Village in Oxfordshire, England

Great Haseley is a village and civil parish in South Oxfordshire, England. The village is about 4.5 mi southwest of Thame. The parish includes the hamlets of Latchford, Little Haseley and North Weston and the house, chapel and park of Rycote. The parish stretches 6 mi along a northeast — southwest axis, bounded by the River Thame in the north, Haseley Brook in the south and partly by a boundary hedge with Little Milton parish in the west. The 2011 Census recorded a parish population of 511.

==Manor==
The Domesday Book of 1086 records that a Norman nobleman, Miles Crispin of Wallingford, held the manor of Great Haseley. In the 13th century the manor was held by Roger Bigod, 2nd Earl of Norfolk. In 1332 Edward III granted Great Haseley to William de Bohun, 1st Earl of Northampton.

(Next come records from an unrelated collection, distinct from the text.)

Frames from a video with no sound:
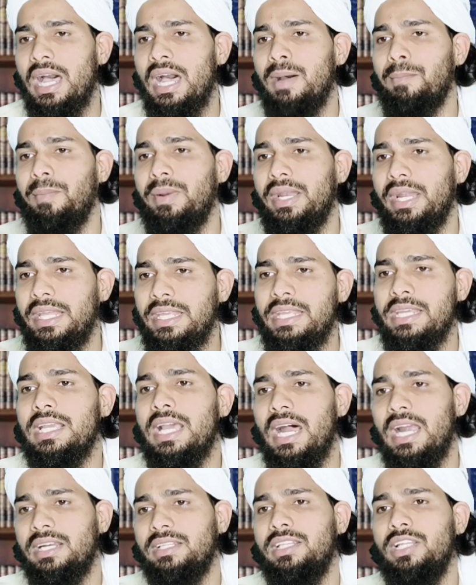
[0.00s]
आप नहीं
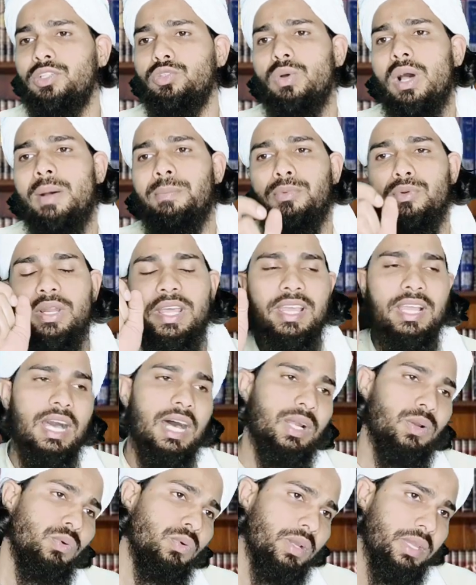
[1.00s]
काटते तो आप
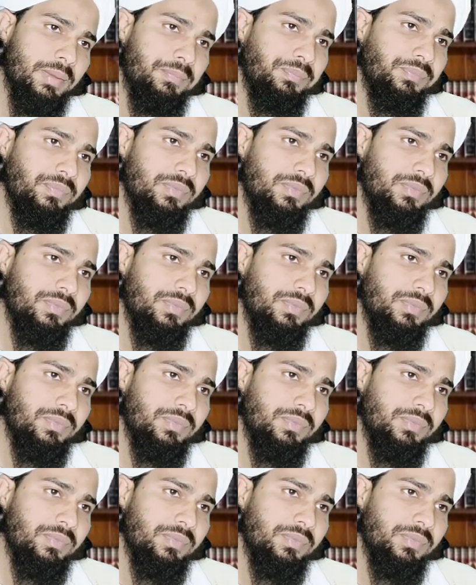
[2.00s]
गुनहगार होंगे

In 1482, Edward IV granted the manor to the dean and canons of St George's Chapel, Windsor Castle. The present Manor House was built in the 17th century, altered in about 1700 and has a Georgian stable block. It is a Grade II* listed building.

==Parish church==
The Church of England parish church of Saint Peter dates from about 1200. The three-bay arcades linking the nave with the north and south aisles are in a Transitional style from Norman to Early English Gothic, as is an external doorway that has been re-set on the west side of the bell-tower. The chancel and its arch were built late in the 13th century, and it retains all of its Decorated Gothic windows from that time. In the 14th century each aisle was extended eastwards with a fourth bay, and at the end of each aisle is a chapel with a squint into the chancel. The northeast chapel is Perpendicular Gothic, as are the bell-tower and the clerestory that was added to the nave. The Gothic Revival architect Thomas Garner restored the chancel in 1897. St Peter's is a Grade I listed building.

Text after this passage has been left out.